**Exercise prompt**.
Images are to be dropped, and the rest of the data reproduced exactly.

↓

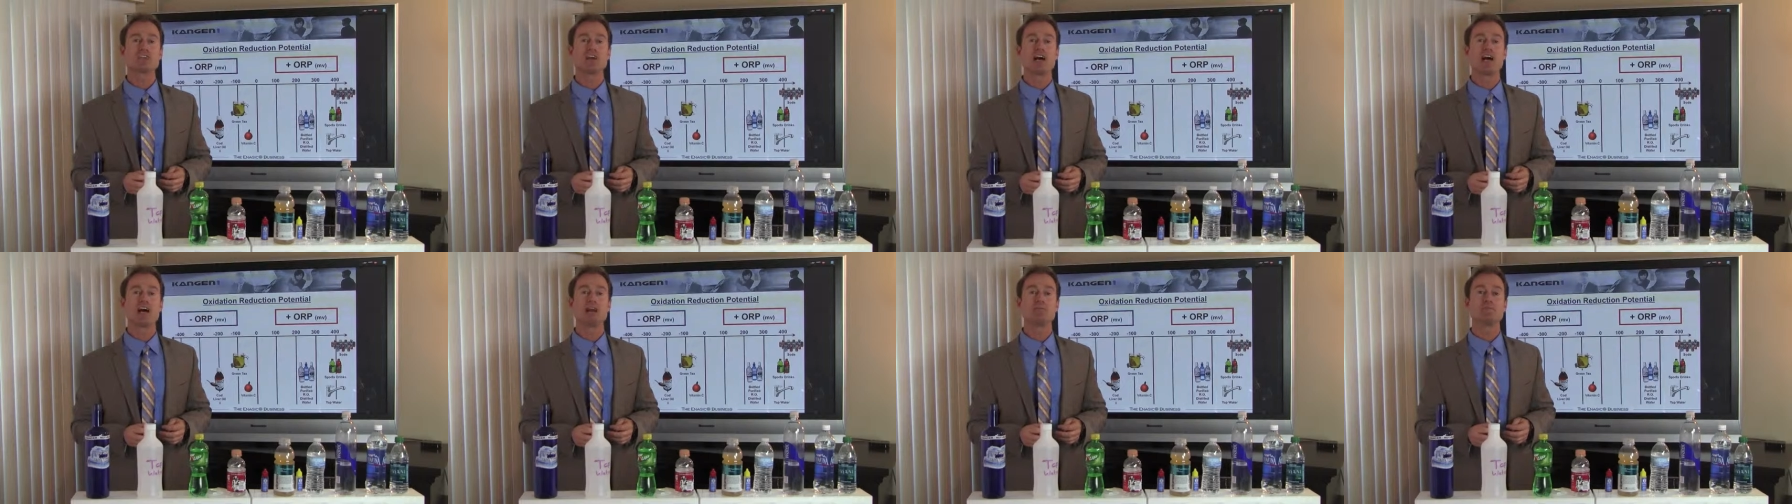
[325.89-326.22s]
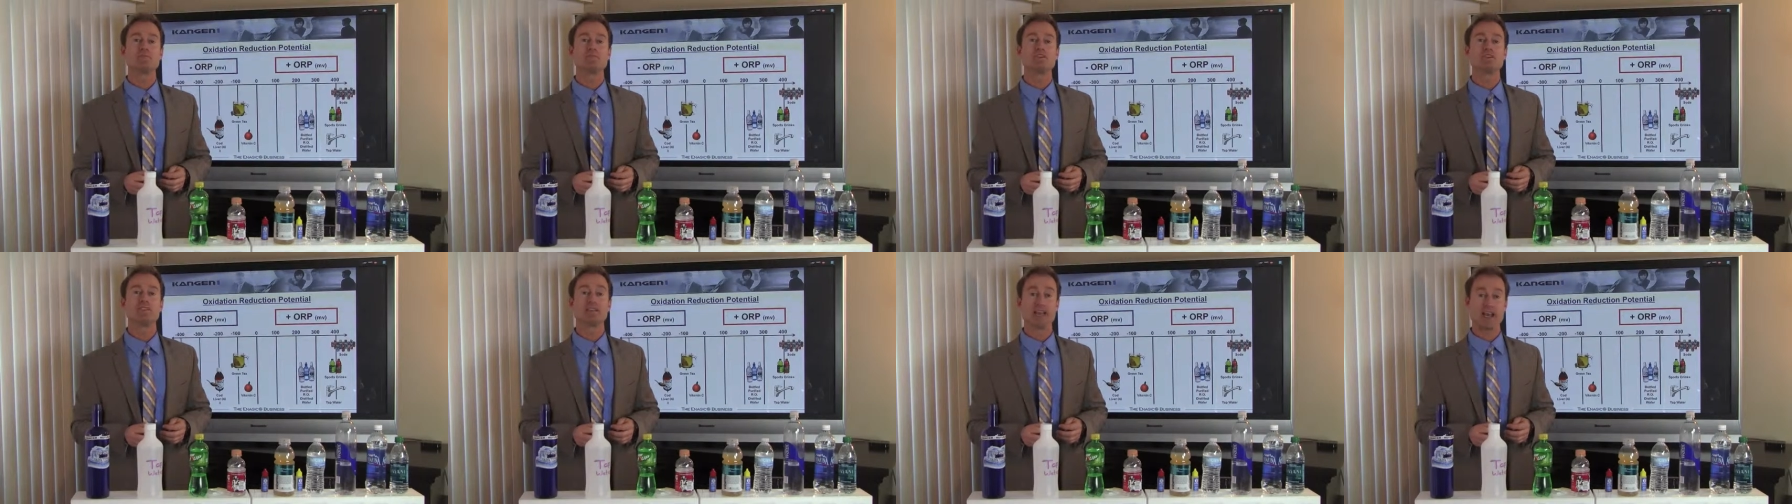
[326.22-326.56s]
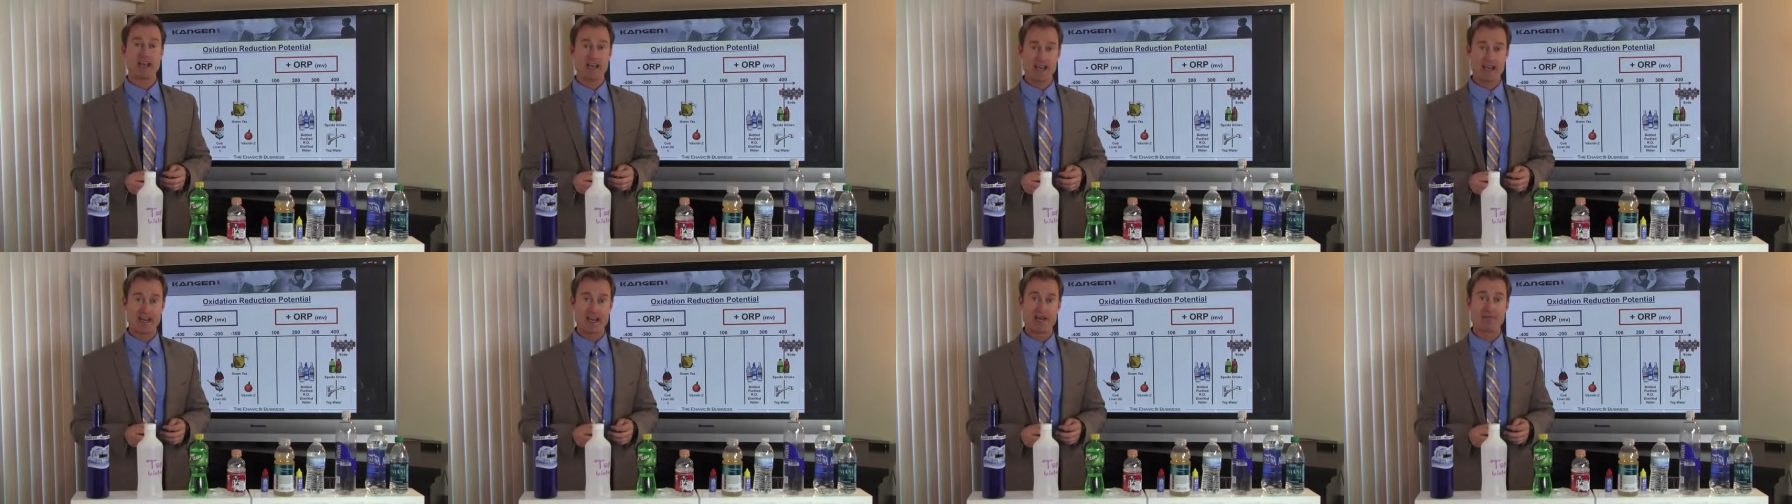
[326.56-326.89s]
times a
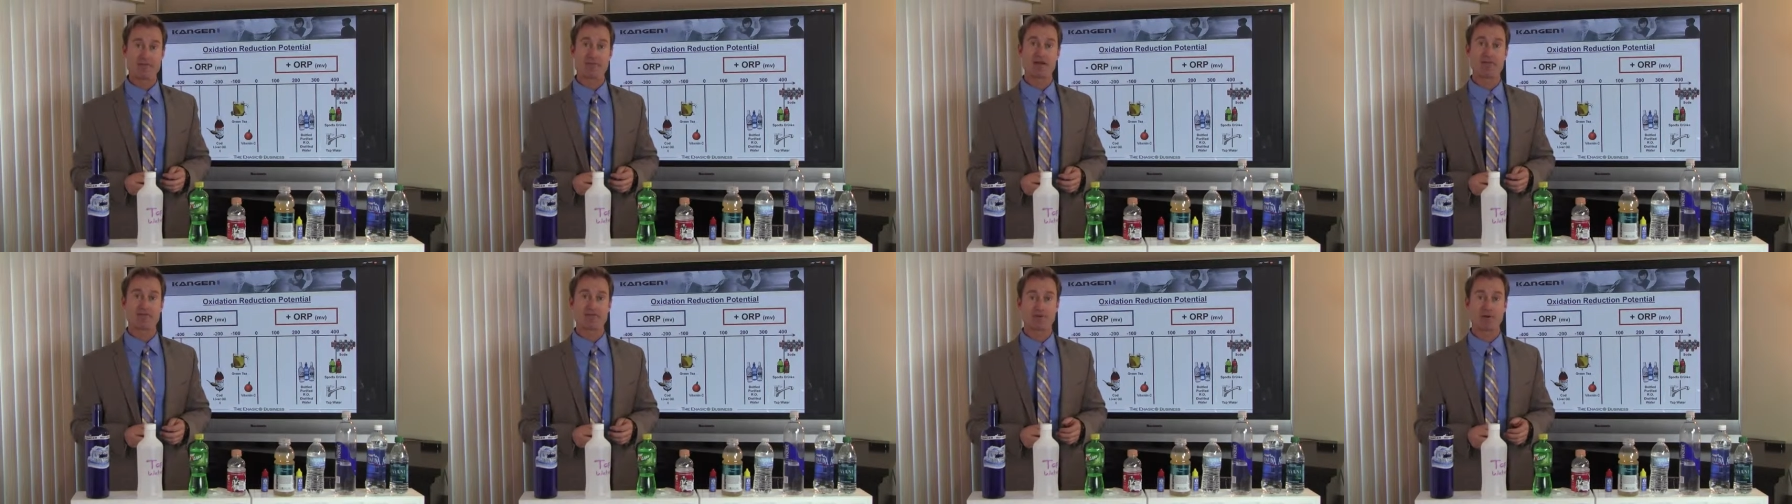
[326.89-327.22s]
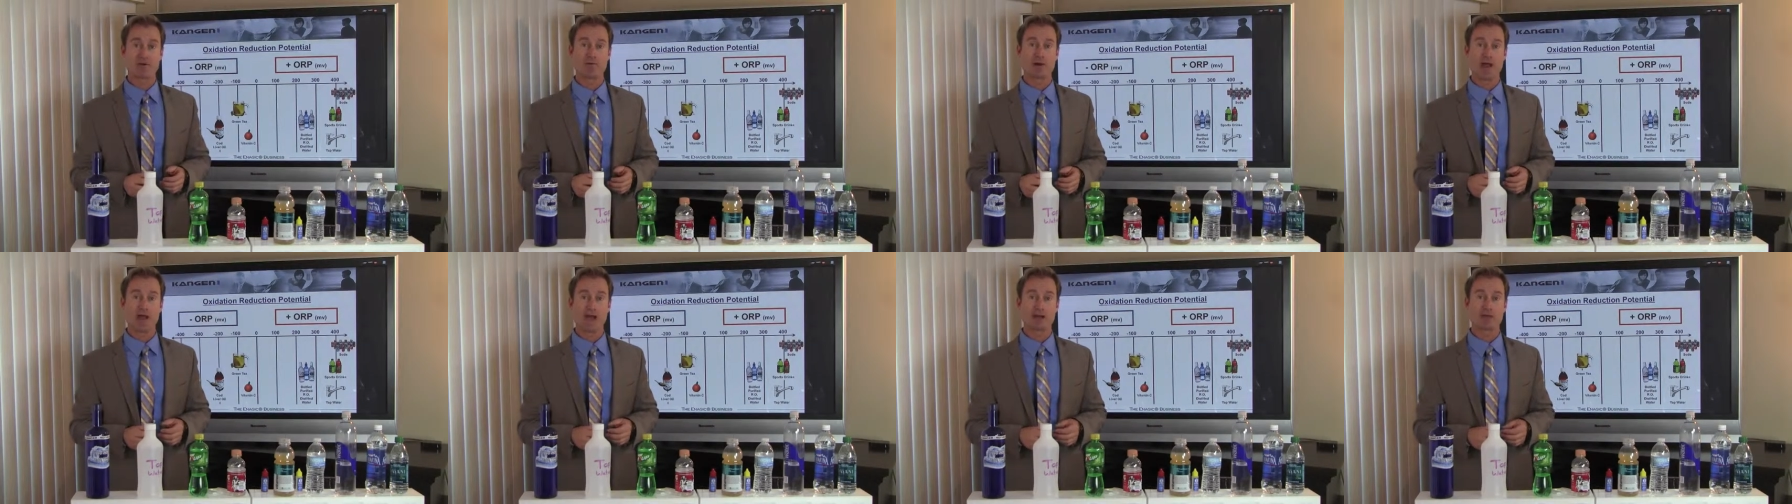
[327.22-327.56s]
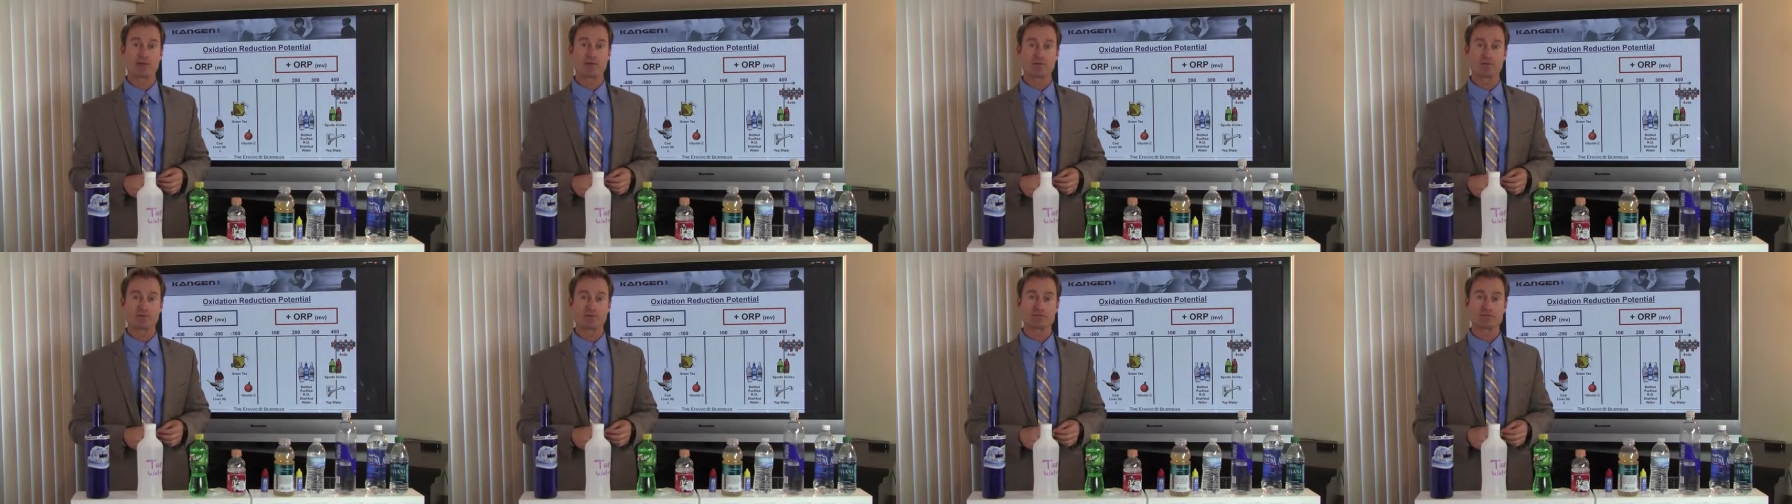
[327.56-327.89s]
day by free
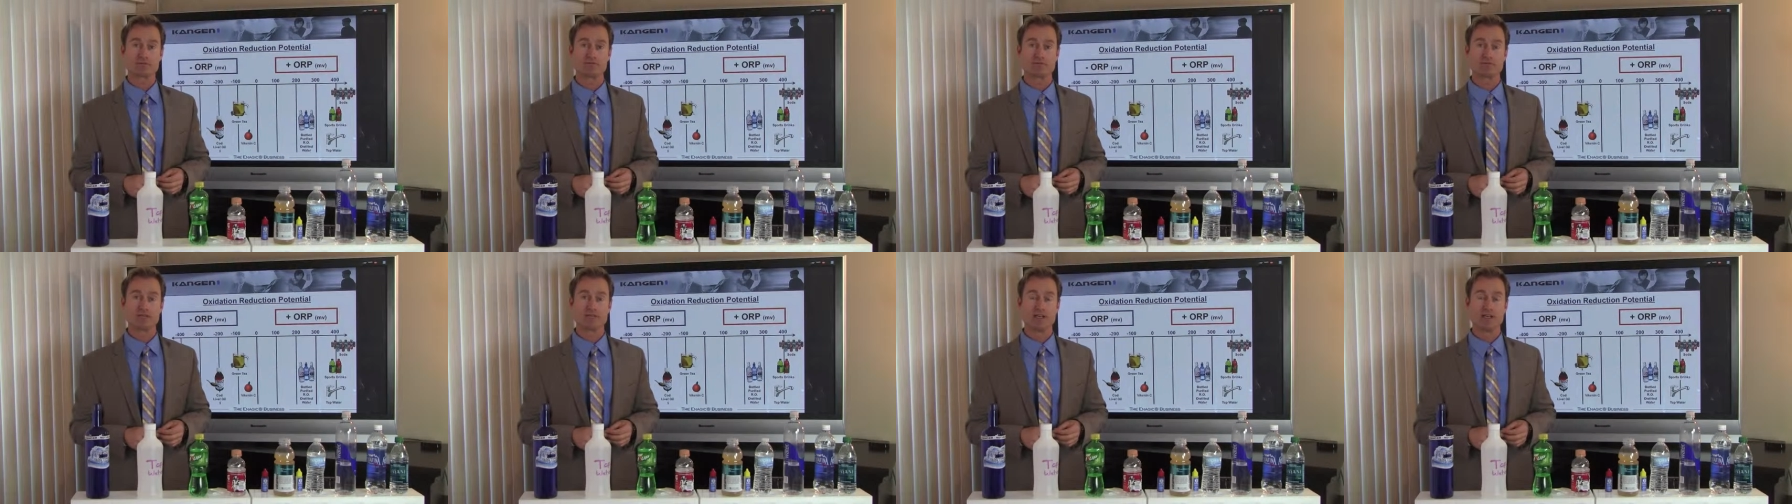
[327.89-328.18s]
radicals.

↑

**Final answer**.
[325.89-326.22s]
[326.22-326.56s]
[326.56-326.89s]
times a
[326.89-327.22s]
[327.22-327.56s]
[327.56-327.89s]
day by free
[327.89-328.18s]
radicals.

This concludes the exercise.